(Stored items)
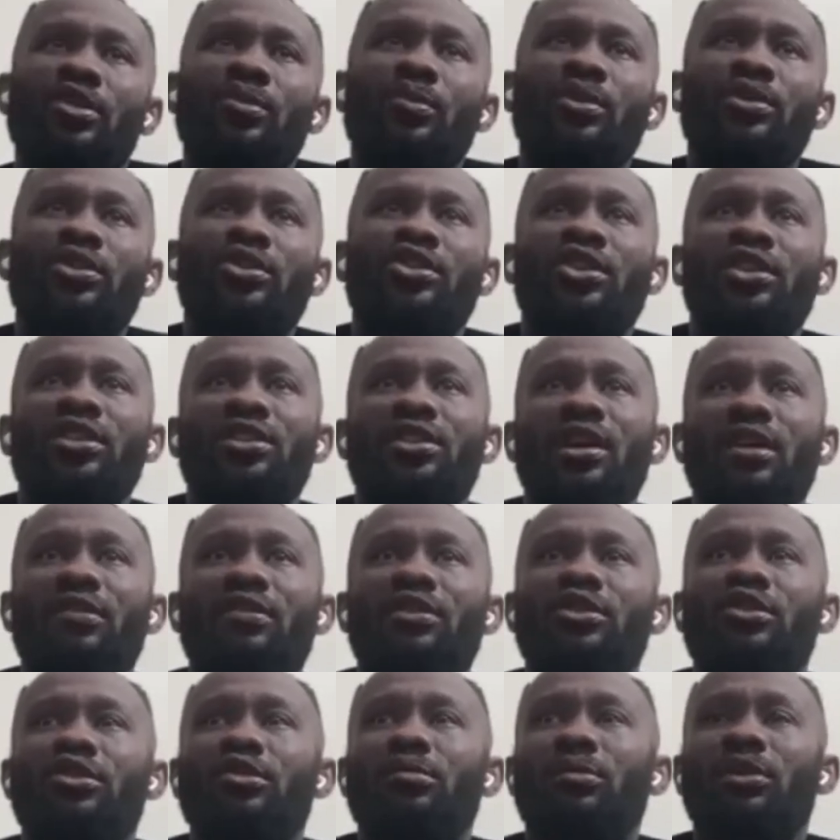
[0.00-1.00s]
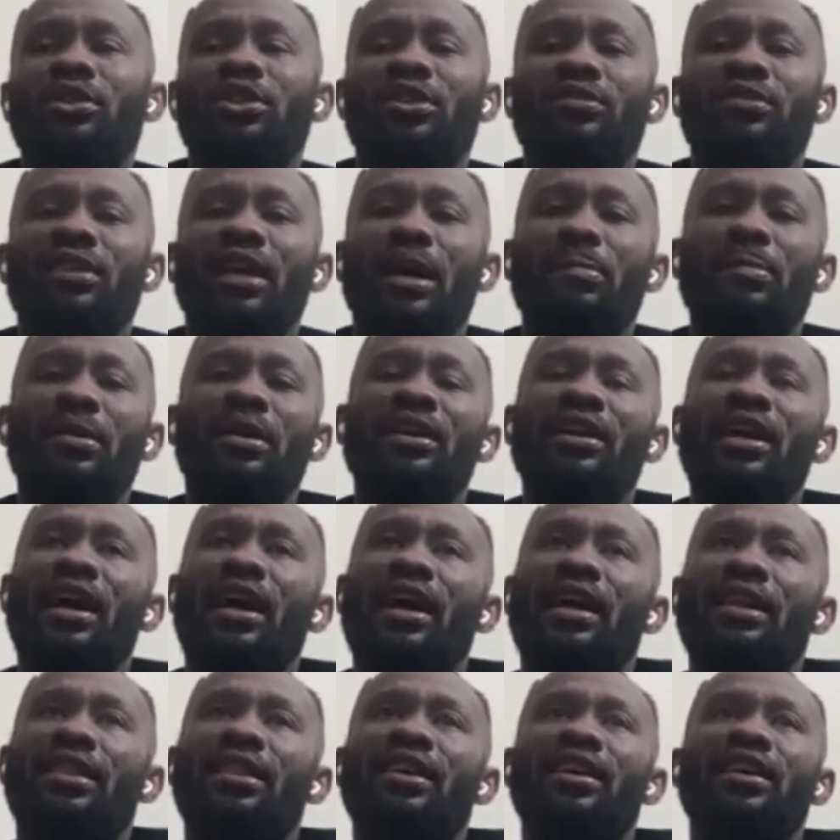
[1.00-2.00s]
to just delve into much of that, but I
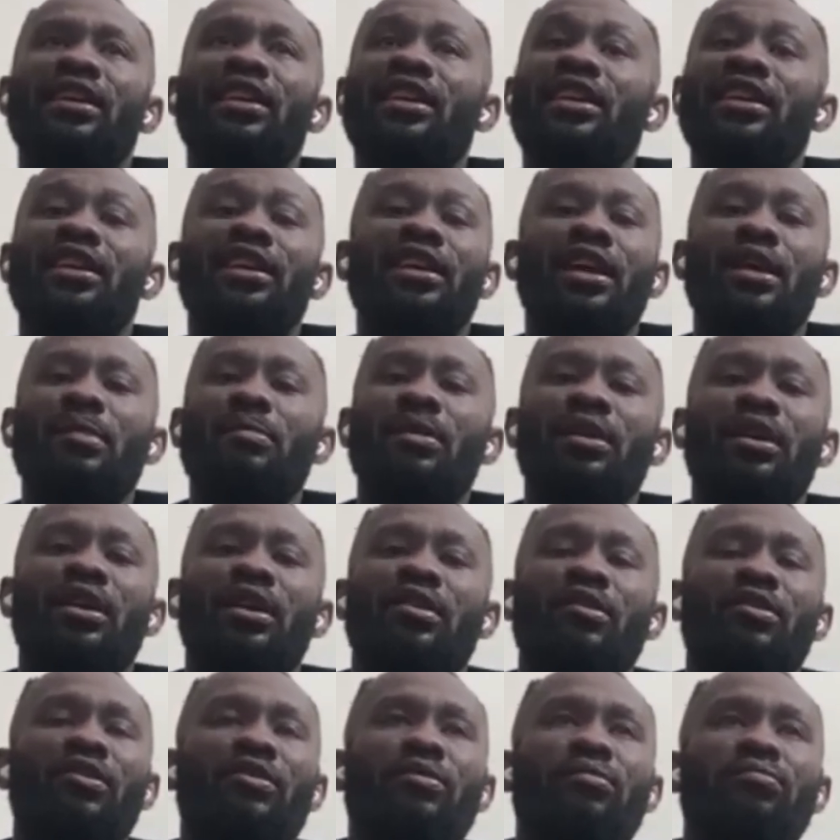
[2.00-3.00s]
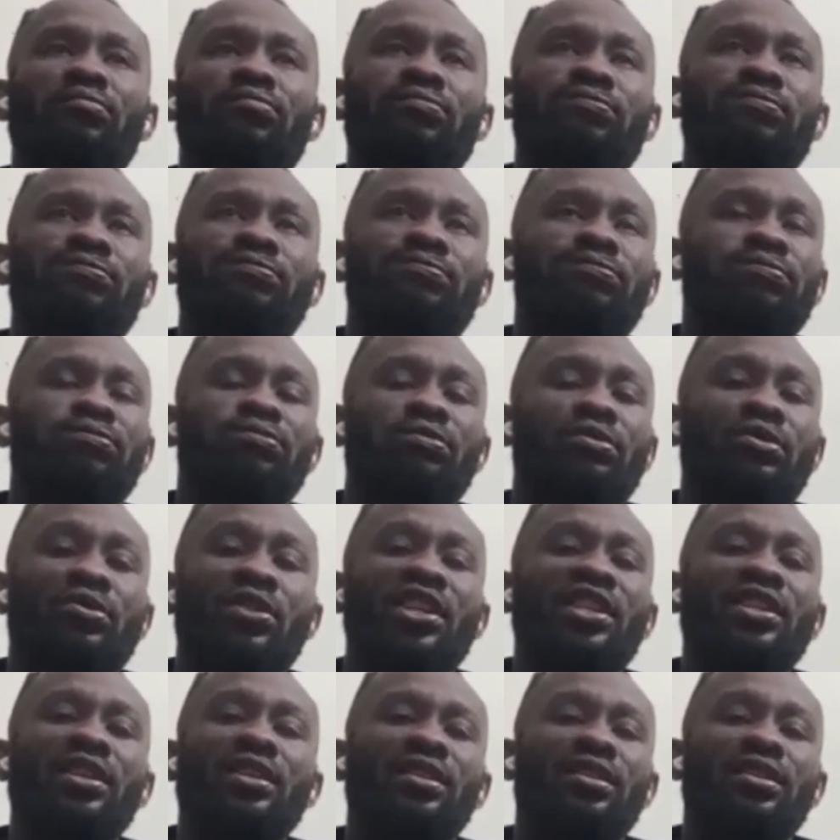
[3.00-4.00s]
think it didn't give me a lot of
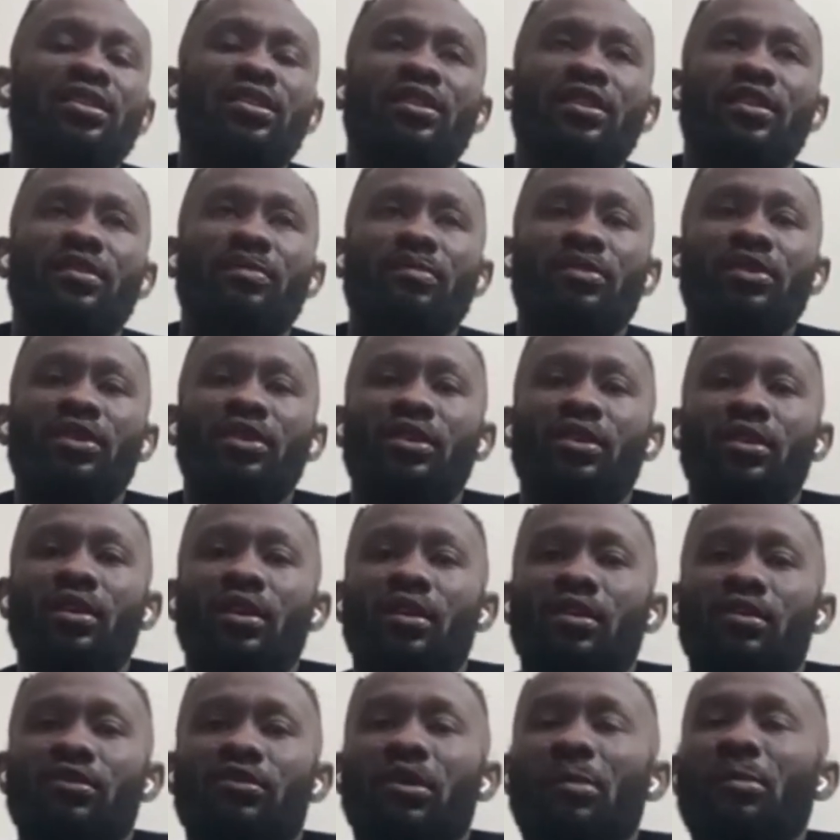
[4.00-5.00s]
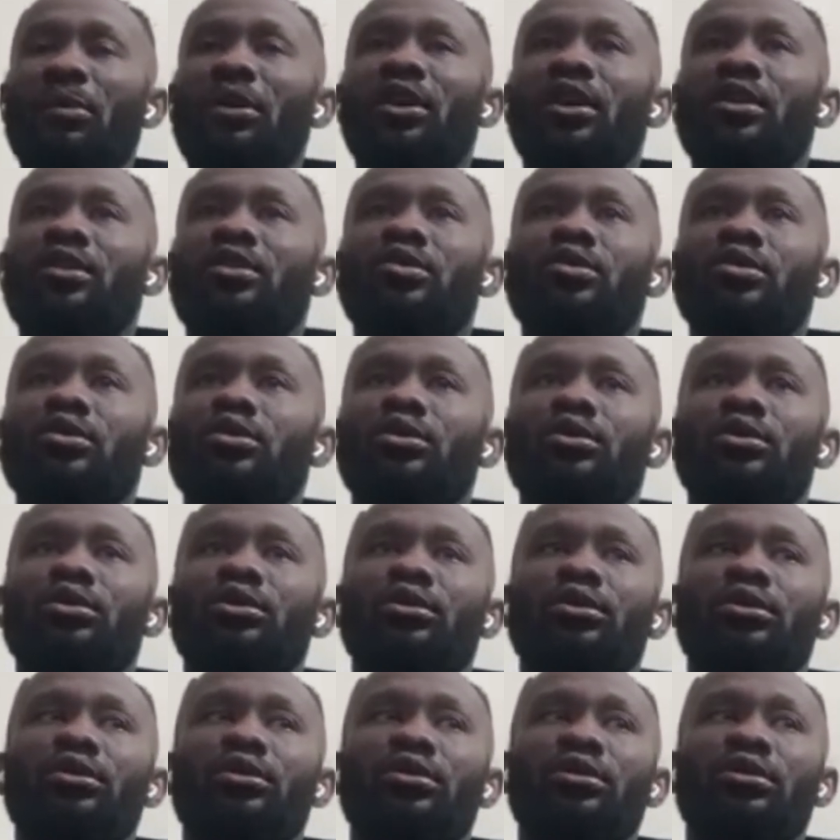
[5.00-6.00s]
reasons for me not
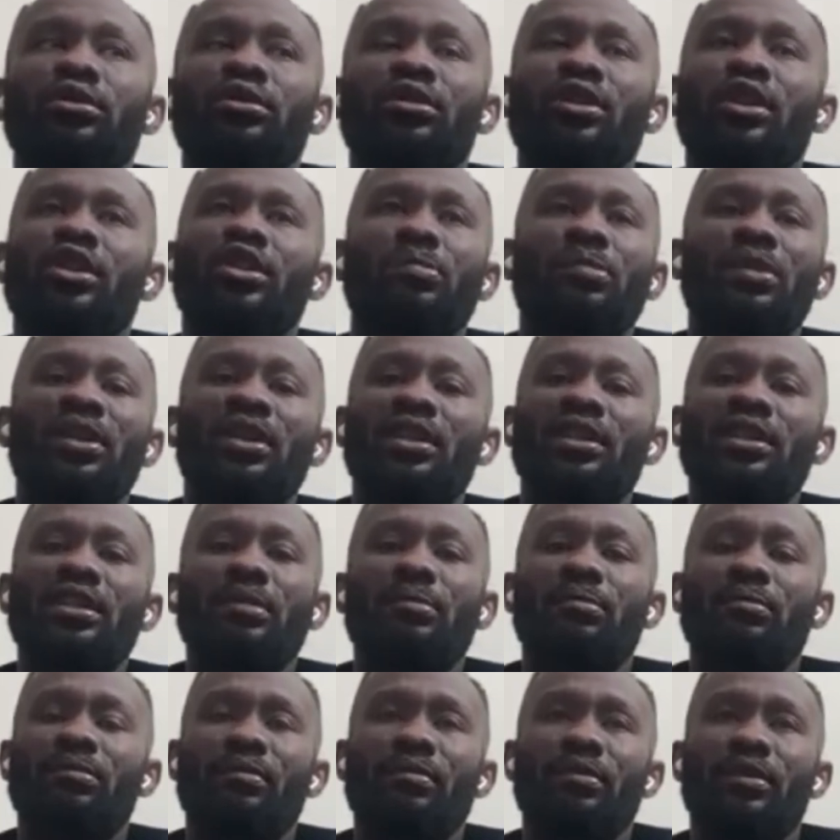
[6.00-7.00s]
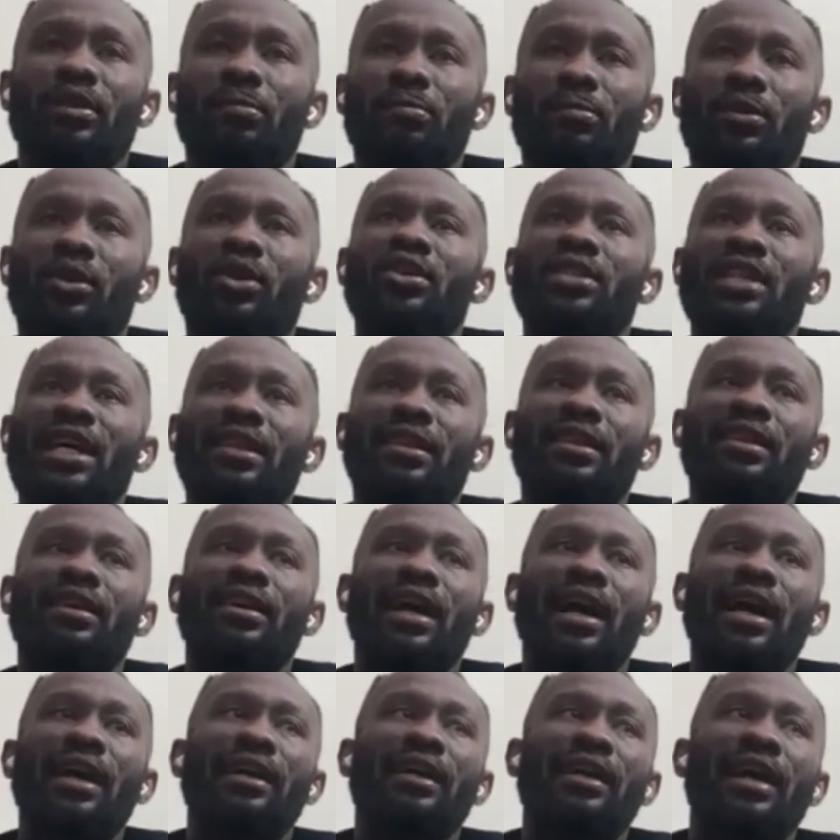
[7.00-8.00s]
to be in the team, because I think
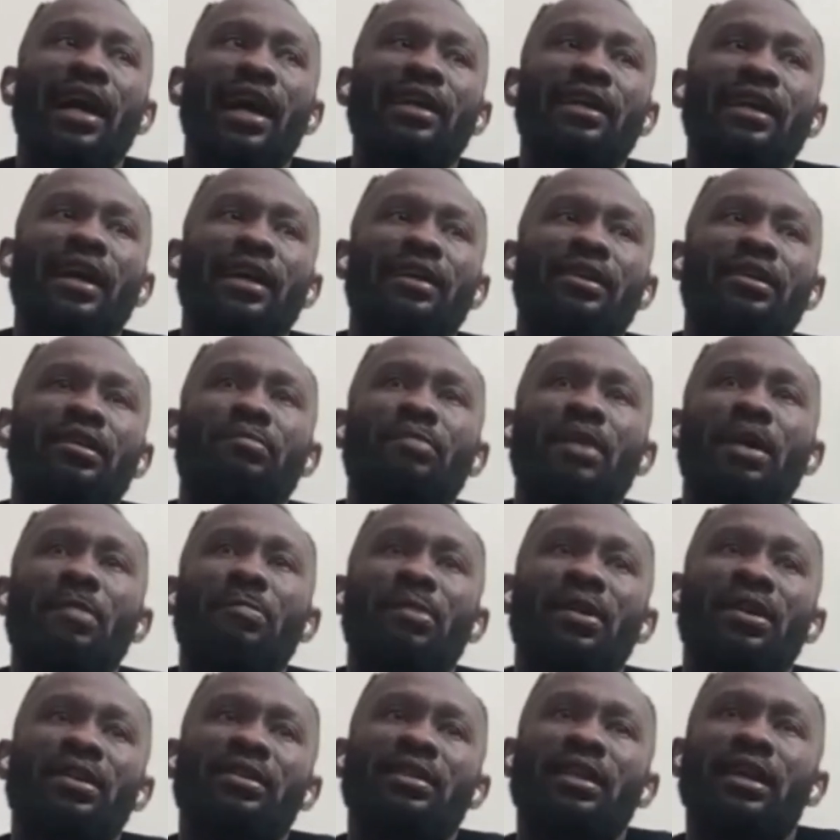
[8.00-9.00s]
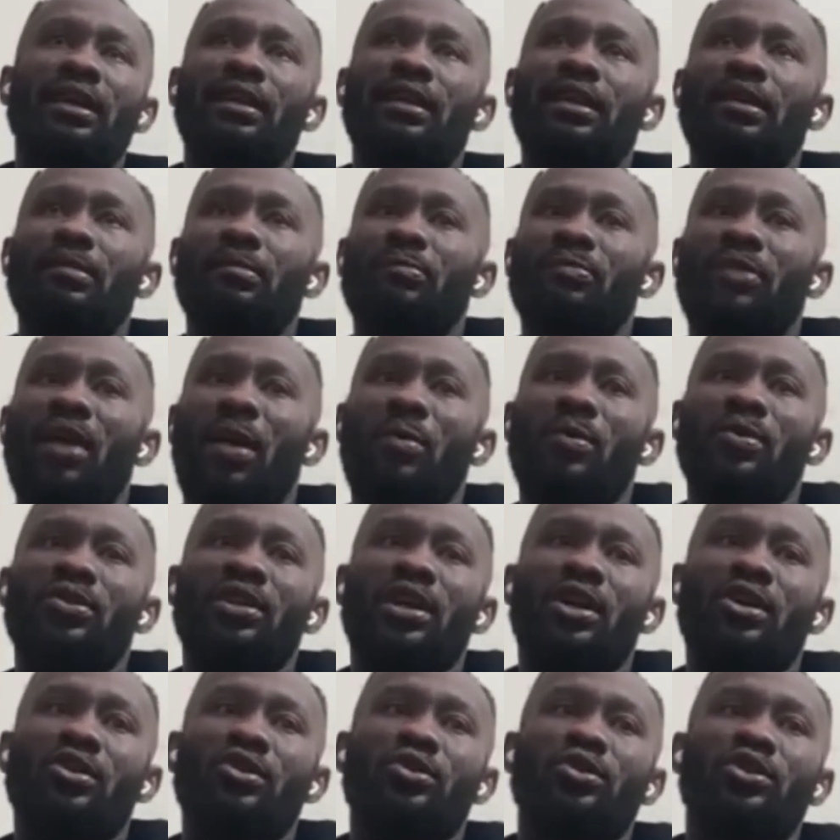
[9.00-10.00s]
I did my best, and I was
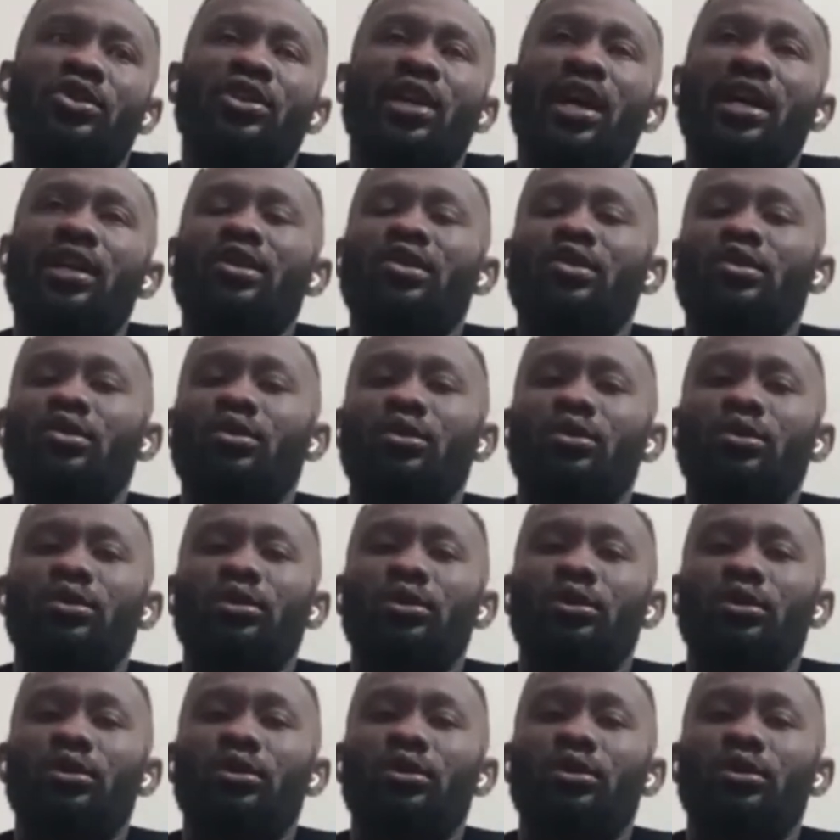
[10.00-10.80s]
also trying to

## Task details:
Set down all of the entries exactly. Leave the pictures out.

## Written solution:
[0.00-1.00s]
[1.00-2.00s]
to just delve into much of that, but I
[2.00-3.00s]
[3.00-4.00s]
think it didn't give me a lot of
[4.00-5.00s]
[5.00-6.00s]
reasons for me not
[6.00-7.00s]
[7.00-8.00s]
to be in the team, because I think
[8.00-9.00s]
[9.00-10.00s]
I did my best, and I was
[10.00-10.80s]
also trying to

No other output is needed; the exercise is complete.